Excerpts from a dataset
▶
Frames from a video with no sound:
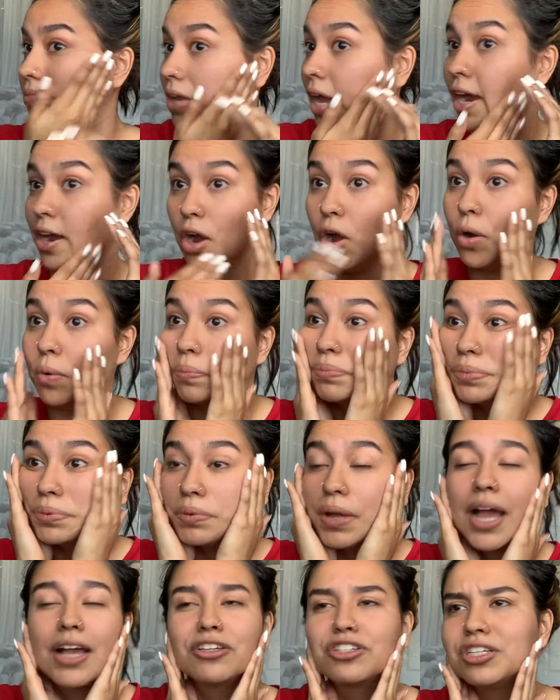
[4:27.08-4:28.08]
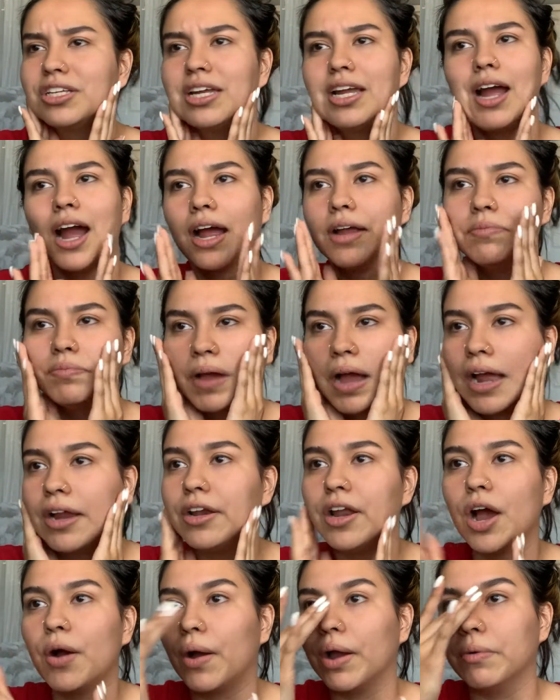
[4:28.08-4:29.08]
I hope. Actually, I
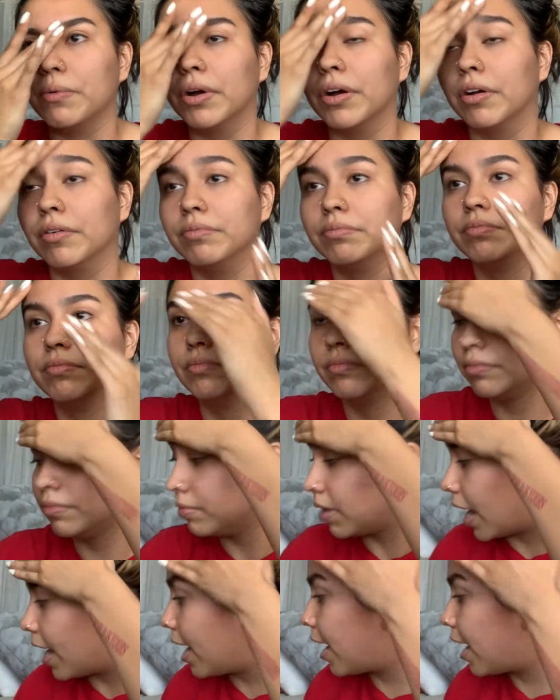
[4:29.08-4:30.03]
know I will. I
◀
Could you print all of the entries above exactly as written, minus the pictures?

Task output
Frames from a video with no sound:
[4:27.08-4:28.08]
[4:28.08-4:29.08]
I hope. Actually, I
[4:29.08-4:30.03]
know I will. I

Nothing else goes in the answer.